Thirty dollars a month is all we need, and we have it.)
And I'm
proud that every single person who contributes to this
site does it for free, as a volunteer.
And I'm
proud that we are inviting as many people as possible
to work on this site. The more people who contribute,
this less this site will reflect the limitations of
its originators' egos, and the more it will reflect
the wholeness of everything.
I think
that's a very good thing.
And now
I had better go meditate and watch this paroxysm of
pride dissolve into something more sattvic.
February
26, 2000
Would you
like to know how poor we are? Well, we're so poor that
we can't afford to pay writers for their work.
Our editor,
who has to explain this depressing fact almost every
day to potential contributors, says it sometimes provokes
disbelief. Apparently this site is so professional-looking,
or commercial-looking, or something-looking, that people
simply cannot believe there's nothing behind the scenes
here except some volunteers working from home for free
and thirty megabytes of rented server space.
But it's
true. We're penniless.
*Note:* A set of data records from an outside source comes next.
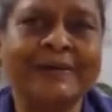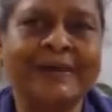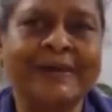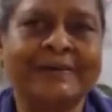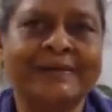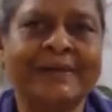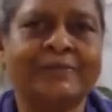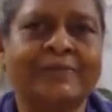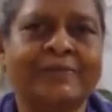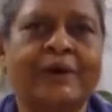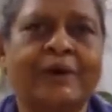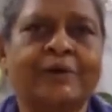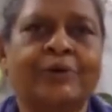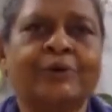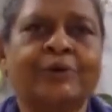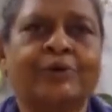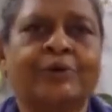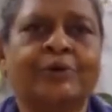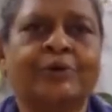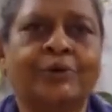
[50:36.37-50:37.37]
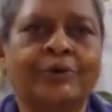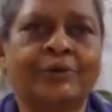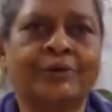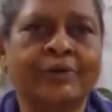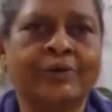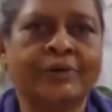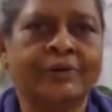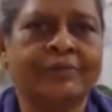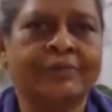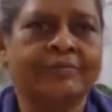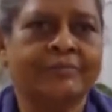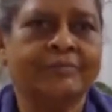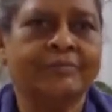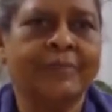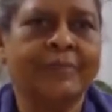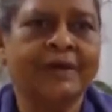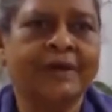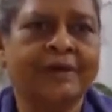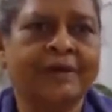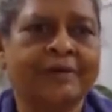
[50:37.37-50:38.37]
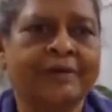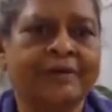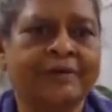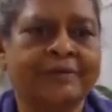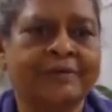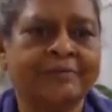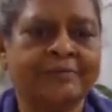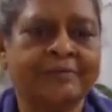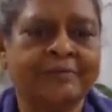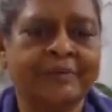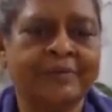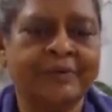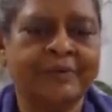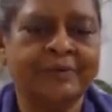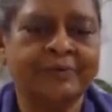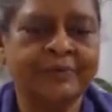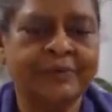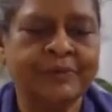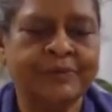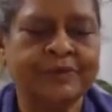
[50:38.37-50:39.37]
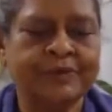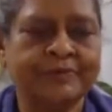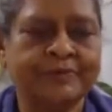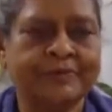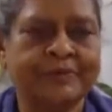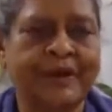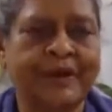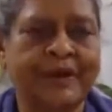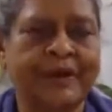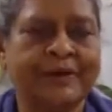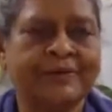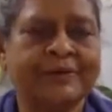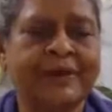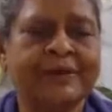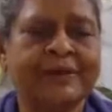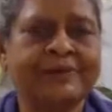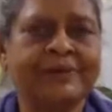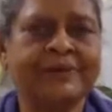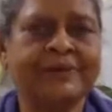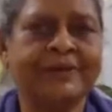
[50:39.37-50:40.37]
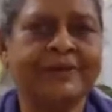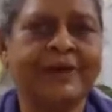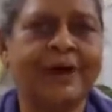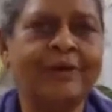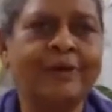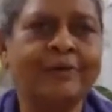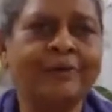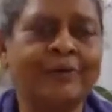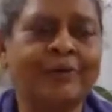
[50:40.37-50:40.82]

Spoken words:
They think we are going to bring their sasana down,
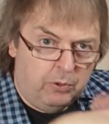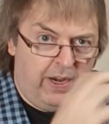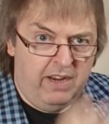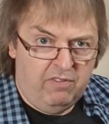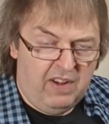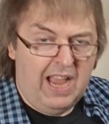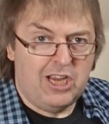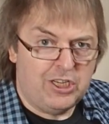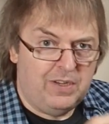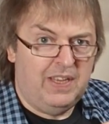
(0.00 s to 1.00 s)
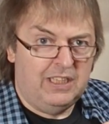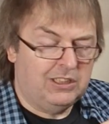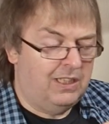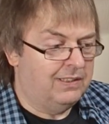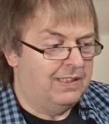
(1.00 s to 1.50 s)
a ring flash and
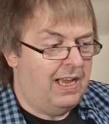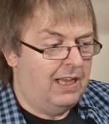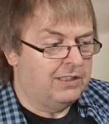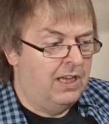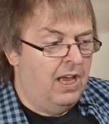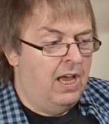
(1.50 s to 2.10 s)
things like that,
And I'm going to prove it by
throwing open the secret financial books of our vast
enterprise and letting you see for yourself.
Let's start
with income. When people click one of our bookstore
links and make a purchase, we get a commission. In the
ten weeks that this site has been operating, we've earned
$26.09 from Amazon and $10.60 from Barnes and Noble,
for a total of $36.69.
I wish I could say more about income, but unfortunately
that was all the income we had, so let's move on to
expenses.
We spent $115 to register our domain name, $106.75
for HTML editing software, $29.95 per month for three
months (so far) to rent server space, $94 to a company
that registered our URL with 1500 search engines, and
$150 to buy 15,000 banner ads to attract more readers.
That comes to $555.60.
Now, these numbers may not seem very big. But they
are the only numbers we have. So let's go wild and make
a consolidated statement of cash flow out of them, just
like real websites do.
|
Consolidated
Cash Flow Statement
for Realization.org
From start of operations to date
(Feb. 24, 2000)
|
| Money
in |
$37
|
| Money
out |
$556
|
| We
owe* |
($519)
|
|
*The
money was laid out by a volunteer who works on this
site. |
The bottom line is, we won't be going public anytime
soon.
Now let me guess what you're thinking. You're thinking,
"What about those annoying banner ads at the bottom
of every page? Don't those things rake in big bucks?"
Well, no. The deal with the banner ads is, we let a
banner exchange company put a banner at the bottom of
each of our pages for free. In return, every two times
that somebody sees one of those ads, the company displays
a banner ad for Realization.org one time on somebody
else's site. We don't pay or receive money for this.
(And we don't get much advertising value either. Fewer
than one hundred people have come to our site via banner
ads since we started. But that's another story.)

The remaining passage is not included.